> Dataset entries
_____
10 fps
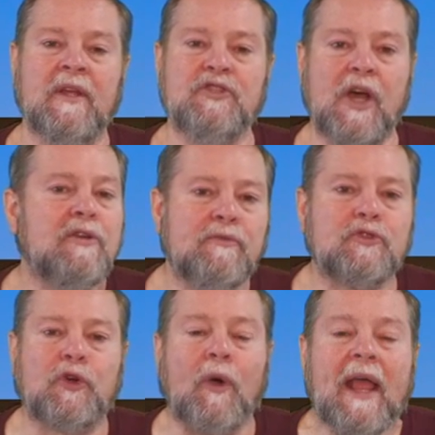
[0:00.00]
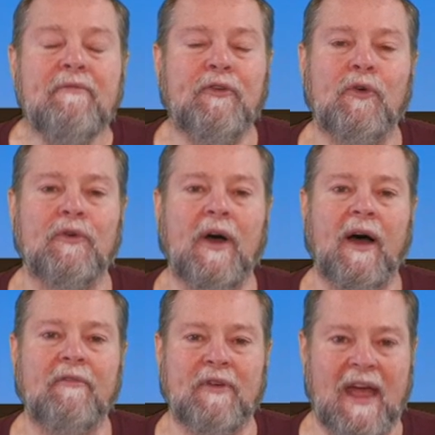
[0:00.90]
Joseph was grateful
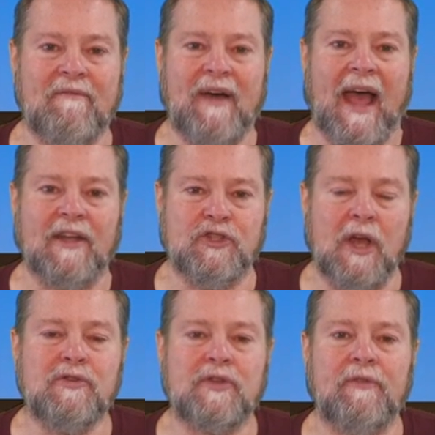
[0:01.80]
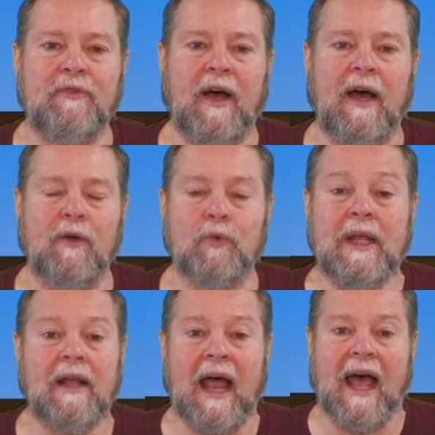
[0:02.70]
uh, for that fact. Joseph uh,
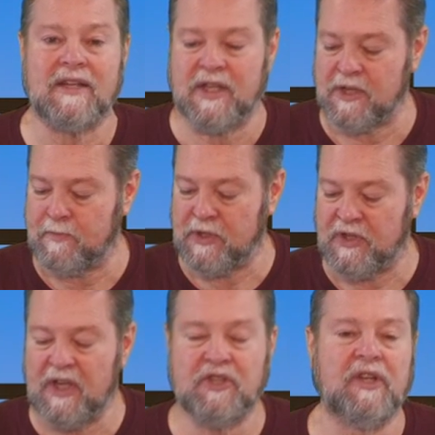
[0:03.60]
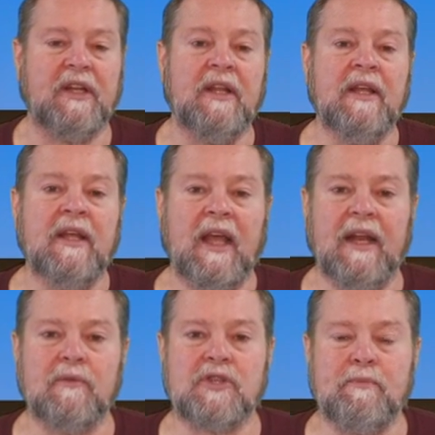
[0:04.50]
realized his position,
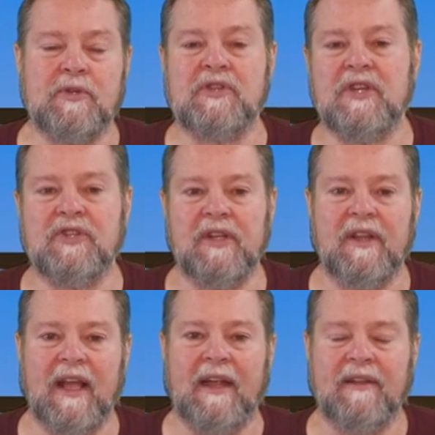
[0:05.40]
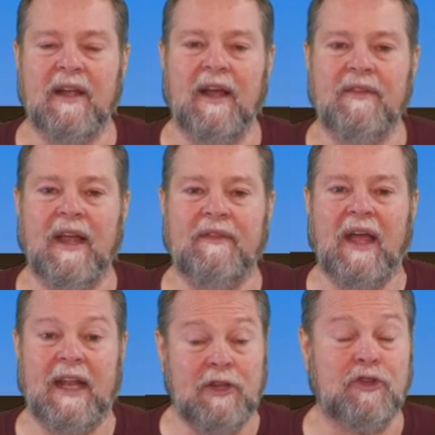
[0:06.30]
and it was a position that, uh, that,
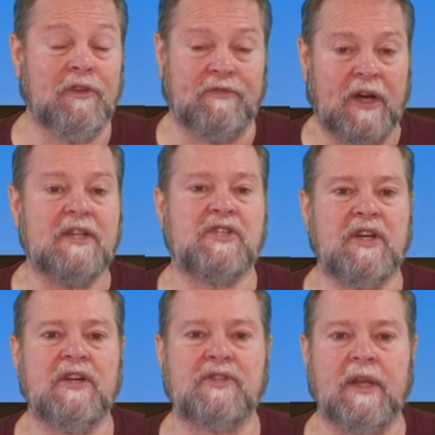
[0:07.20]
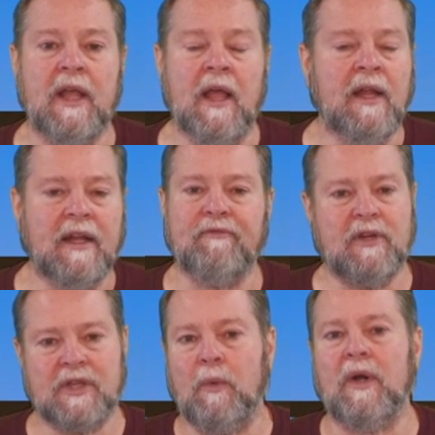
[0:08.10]
that he took very seriously. Now,
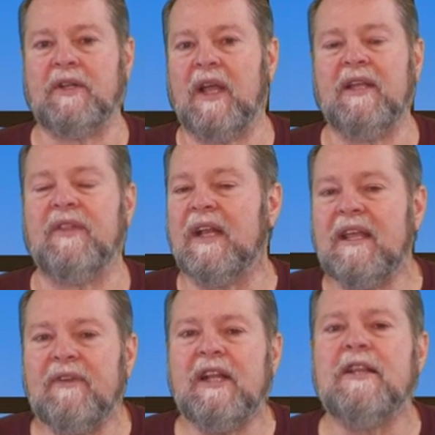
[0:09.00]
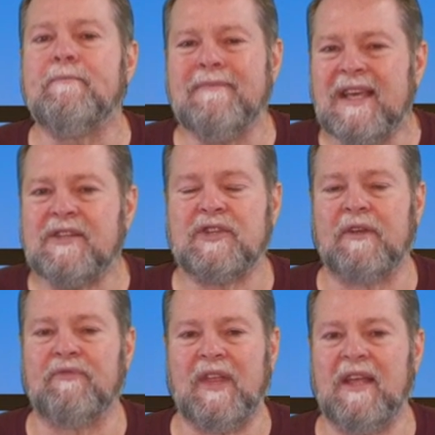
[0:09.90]
folks, I want to tell you that even in the midst
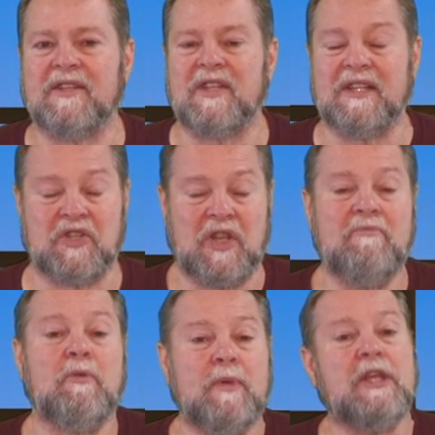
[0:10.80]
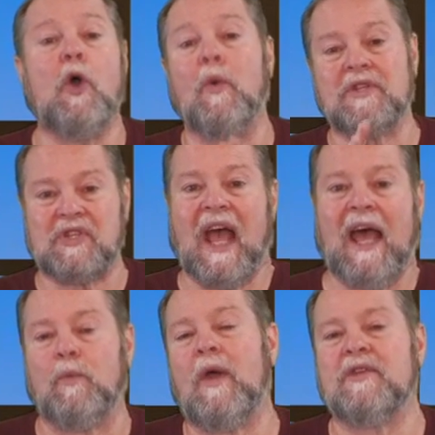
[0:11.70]
of things that seem to be going
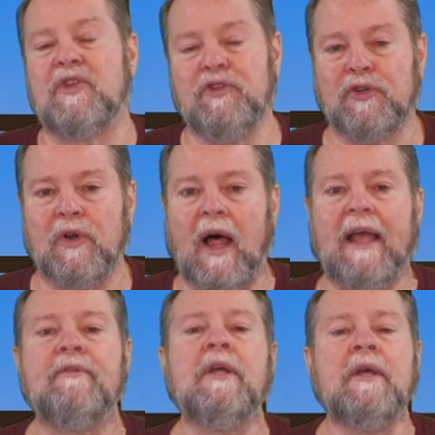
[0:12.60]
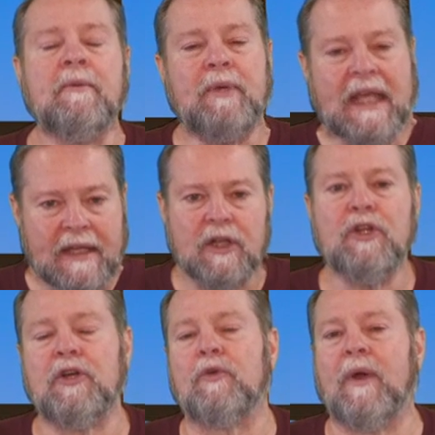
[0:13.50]
sideways in your life, begin to
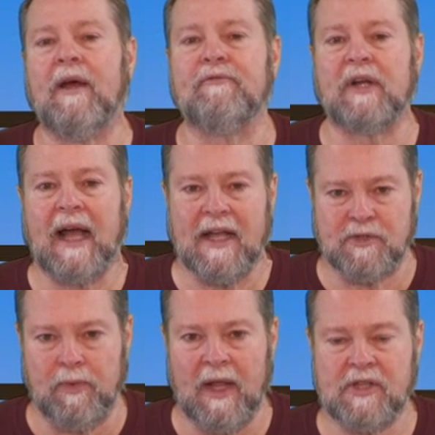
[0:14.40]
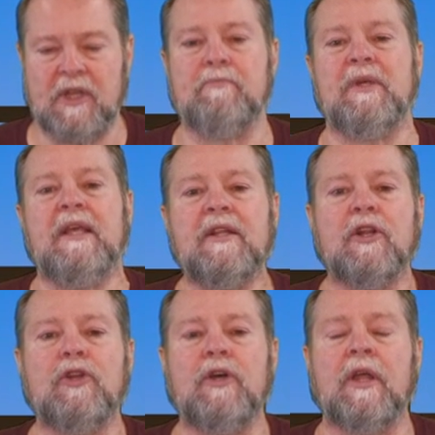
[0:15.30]
look around for God's blessing. Begin to
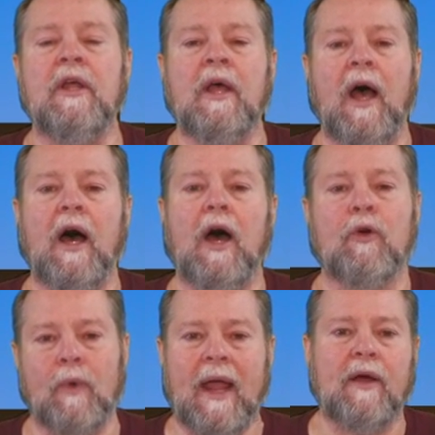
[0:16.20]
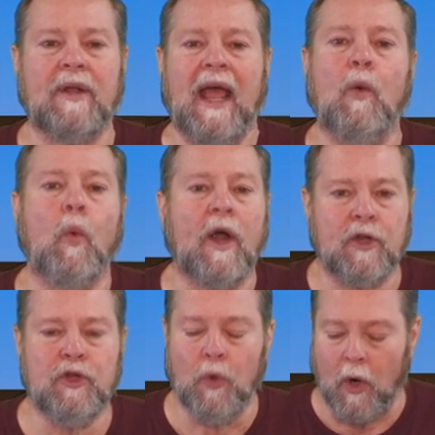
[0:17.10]
look uh, around at where
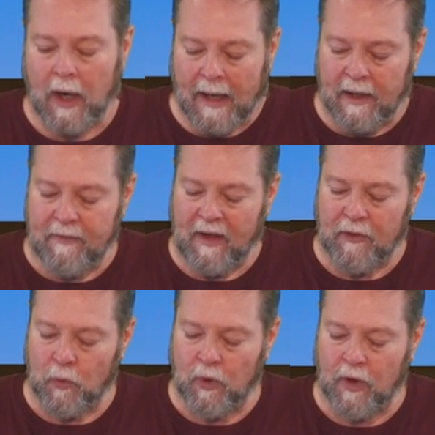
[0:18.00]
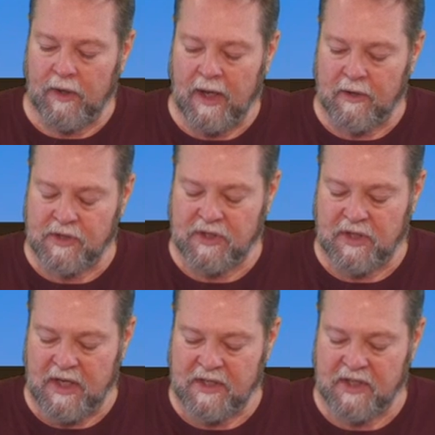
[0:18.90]
you are. I love how the Word tells us
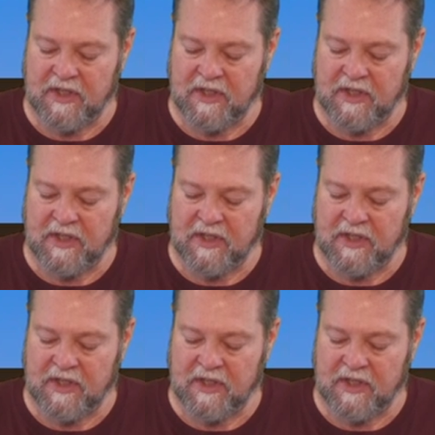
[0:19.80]
this.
_____
Repeat each line of the records above exactly, but do not copy the pictures.

10 fps
[0:00.00]
[0:00.90]
Joseph was grateful
[0:01.80]
[0:02.70]
uh, for that fact. Joseph uh,
[0:03.60]
[0:04.50]
realized his position,
[0:05.40]
[0:06.30]
and it was a position that, uh, that,
[0:07.20]
[0:08.10]
that he took very seriously. Now,
[0:09.00]
[0:09.90]
folks, I want to tell you that even in the midst
[0:10.80]
[0:11.70]
of things that seem to be going
[0:12.60]
[0:13.50]
sideways in your life, begin to
[0:14.40]
[0:15.30]
look around for God's blessing. Begin to
[0:16.20]
[0:17.10]
look uh, around at where
[0:18.00]
[0:18.90]
you are. I love how the Word tells us
[0:19.80]
this.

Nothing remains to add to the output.